3329 - Prognostic Value of Quantitative PET/CT Parameters in Large B-Cell Lymphoma Patients Following CAR T-Cell Therapy Failure

H. Ababneh¹, M. J. Frigault², A. K. Ng³, and C. G. Patel¹; ¹Department of Radiation Oncology, Massachusetts General Hospital, Harvard Medical School, Boston, MA, ²Massachusetts General Hospital/ Harvard Medical School, Boston, MA, ³Dana Farber Cancer Institute, Boston, MA

Purpose/Objective(s): To evaluate the prognostic value of quantitative positron emission tomography/computed tomography (PET/CT) parameters on the outcomes in large B-cell lymphoma (LBCL) patients following CAR T-cell therapy failure. Materials/

Methods: Thirty-three patients who had PET-CT scans done post-CAR T failure and received salvage therapies were retrospectively identified and analyzed in a single institution database of LBCL patients treated with CD19-targeted CAR T-cell therapy. All salvage therapies were defined at the time of the first salvage therapy following CAR T-cell therapy failure. The predictive and prognostic values of low vs. high metabolic tumor volume (MTV), total lesion glycolysis (TLG), and maximum standardized uptake value (SUVmax) for categorical study endpoints were analyzed with cutoff values determined using receiver operating characteristic curves according to the Youden index, whereas the optimal cutpoints for survival endpoints were estimated by using maximally-selected rank statistics. Overall survival (OS) and progression-free survival (PFS) were estimated with the Kaplan-Meier method.
Results: A total of 33 LBCL patients who had PET-CT scans done post-CAR T failure and then received salvage therapies as a first salvage modality [radiation therapy (RT), 9 patients; combined modality therapy, 7 patients; systemic therapy, 17 patients] were analyzed. The median follow-up after CAR T-cell infusion was 11.7 months [interquartile range (IQR): 5.1-24.4 months], ], and the median follow-up after post-CAR T salvage therapy was 7.3 months (IQR: 2.7-19.1 months). The median timeframe for the PET scan done post-CAR T failure was 2.4 months (IQR: 0.96 -5.0 months). On univariate analysis, high MTV and TLG were associated with inferior OS (HR=8.4, p < 0.0001; HR=3.2, p= 0.01, respectively). High MTV was associated with a non-significant trend of inferior PFS (HR=3.5, p= 0.09). High SUVmax did not predict for inferior OS or inferior PFS. Low post-CAR T MTV was also associated with a non-significant trend of improved overall response (complete response-CR and partial response) following the first salvage therapy (OR=8.6, p=0.06).

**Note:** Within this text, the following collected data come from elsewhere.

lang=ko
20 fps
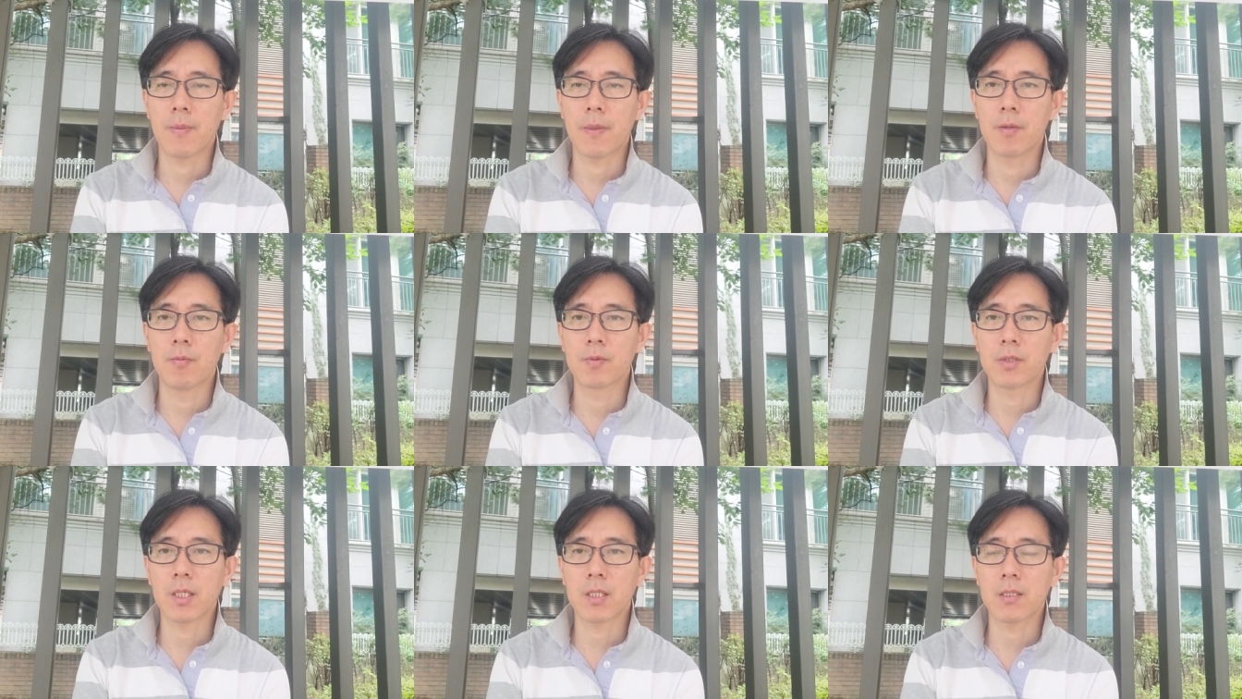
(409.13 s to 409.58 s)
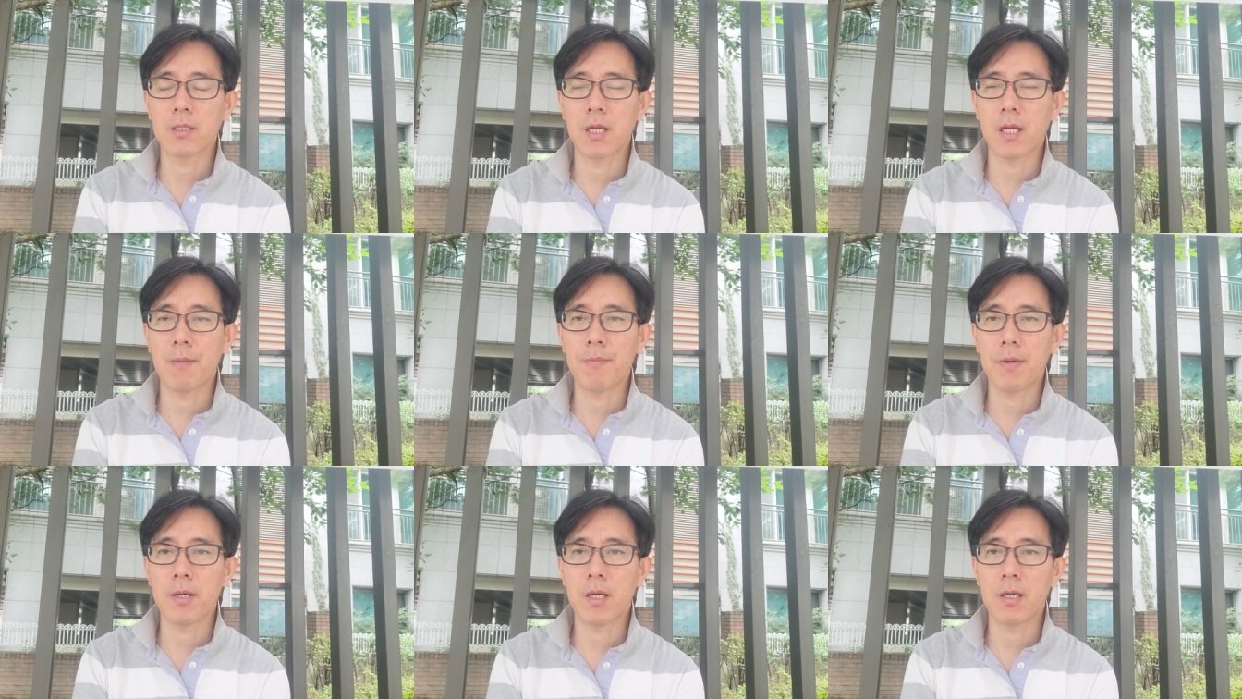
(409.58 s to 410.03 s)
너무 자신을
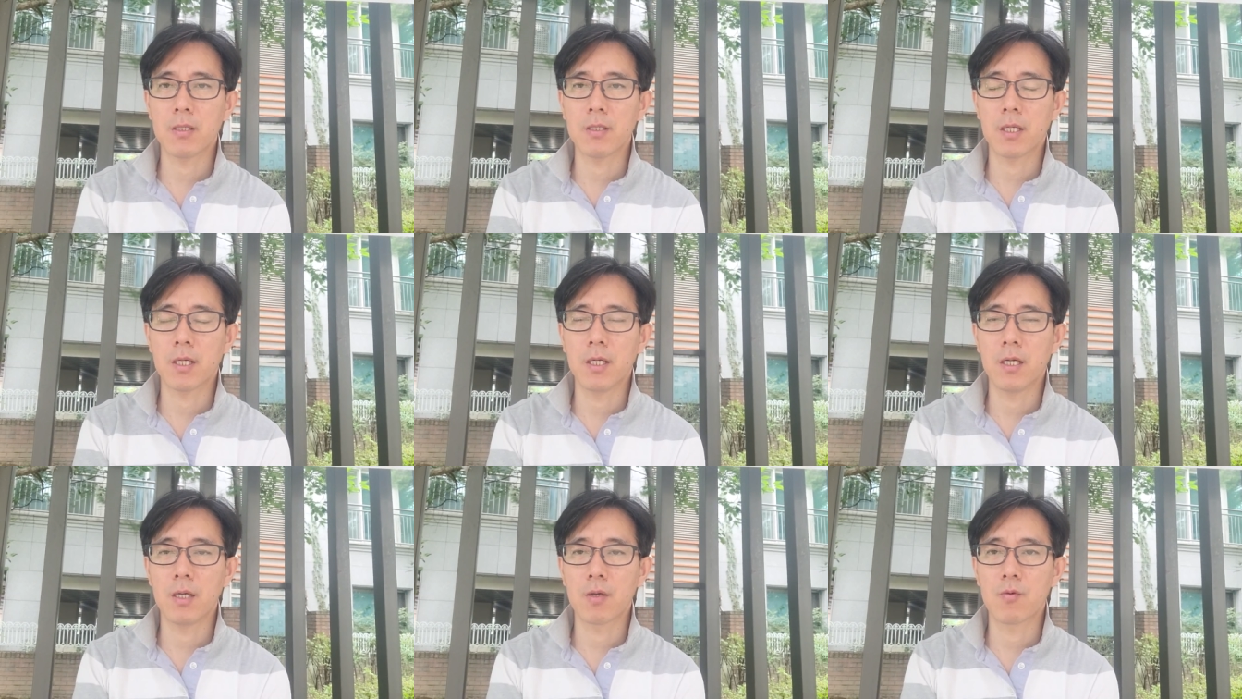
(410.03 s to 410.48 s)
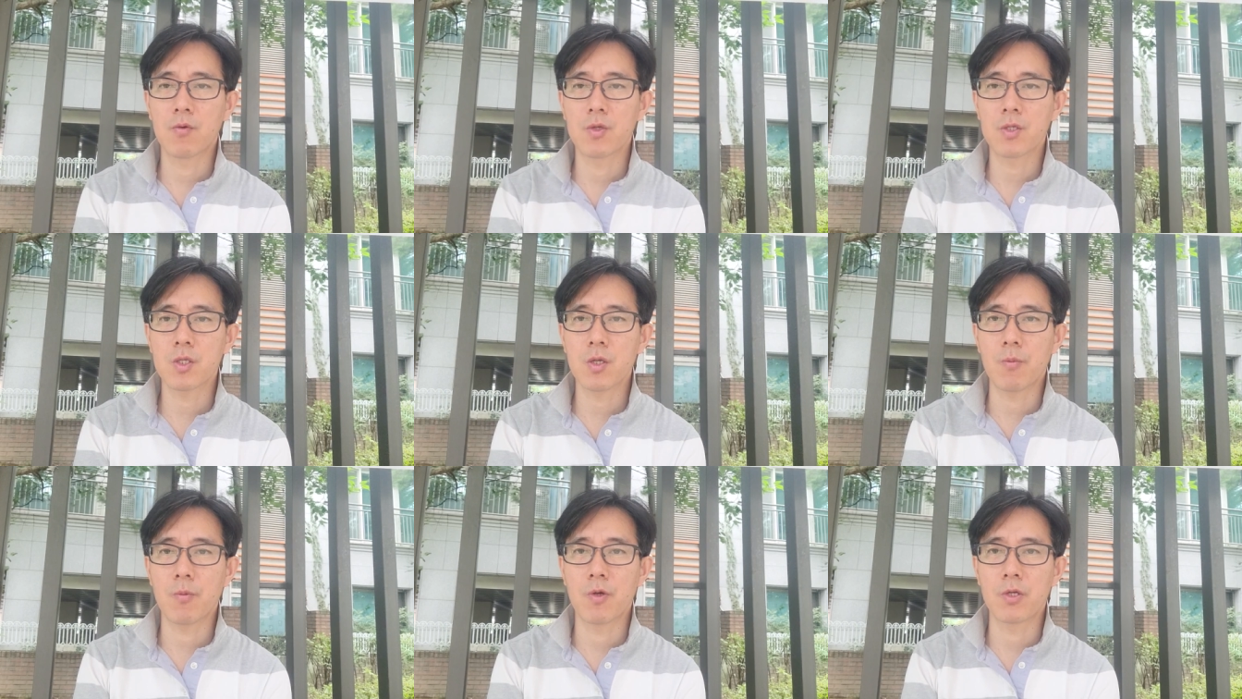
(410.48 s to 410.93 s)
압박하거나
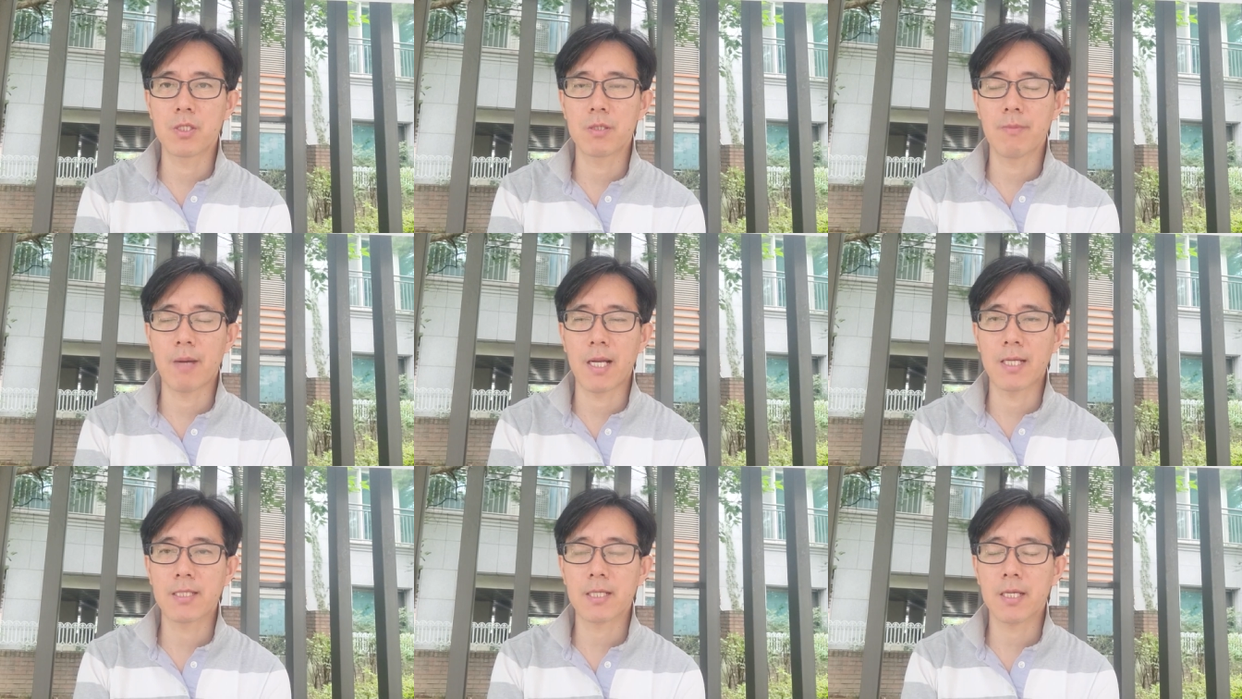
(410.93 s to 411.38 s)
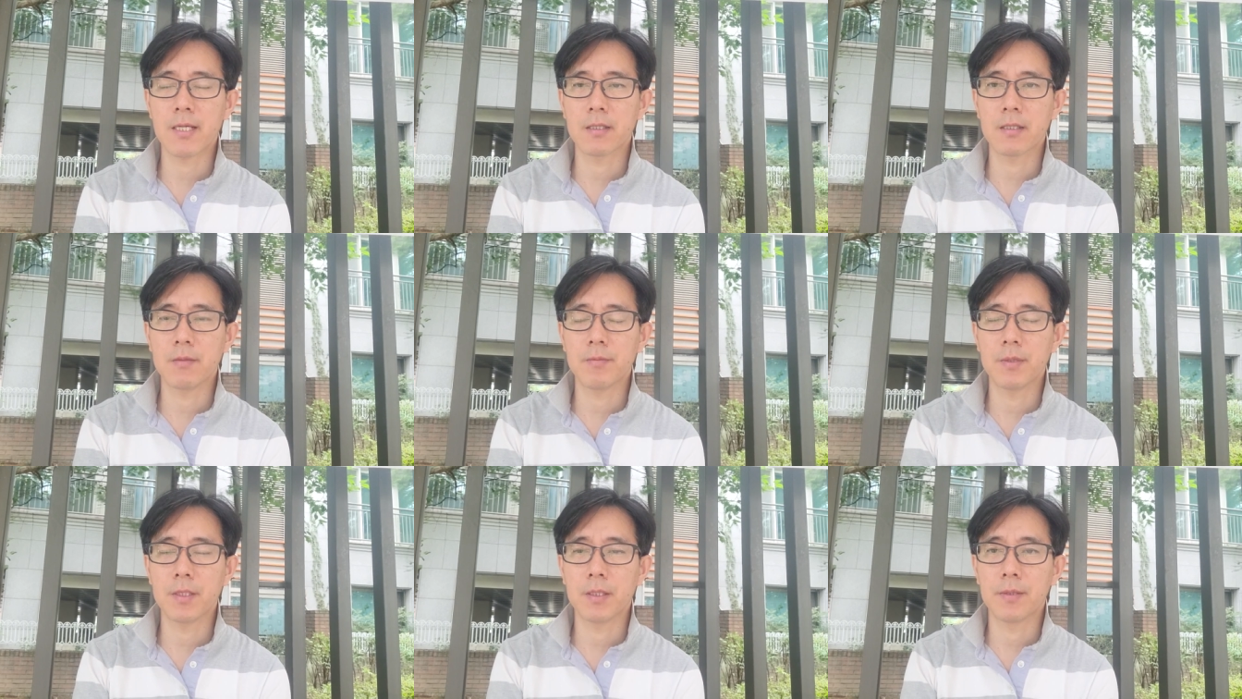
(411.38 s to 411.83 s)
궁시로 몰지 말자는
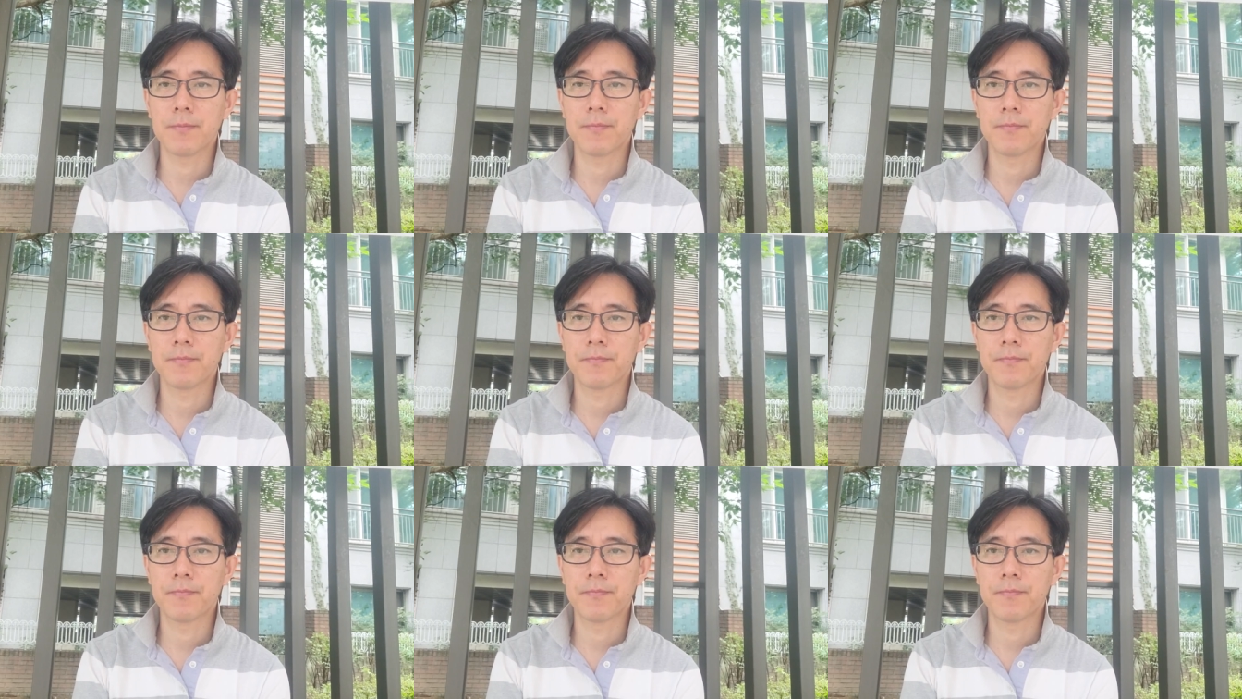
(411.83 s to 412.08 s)
겁니다.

On multivariate analysis, high MTV (HR=4.5, 95% CI: 1.5-13.8, p=0.007) and high IPI at the time of salvage therapy (HR=2.9, 95% CI: 1.0-8.5, p=0.04) were identified to be independent prognostic factors for inferior OS. In a subgroup analysis of patients who received salvage RT (n=13), low MTV was associated with a non-significant trend towards improved in-field response (p=0.06).
Conclusion: Our study demonstrates that quantitative measurements of post-CAR T tumor metabolic burden, particularly MTV, significantly predict worse OS in relapsed/refractory LBCL patients. These findings underscore the potential of quantitative PET-CT parameters in guiding therapy following CAR T-cell therapy failure.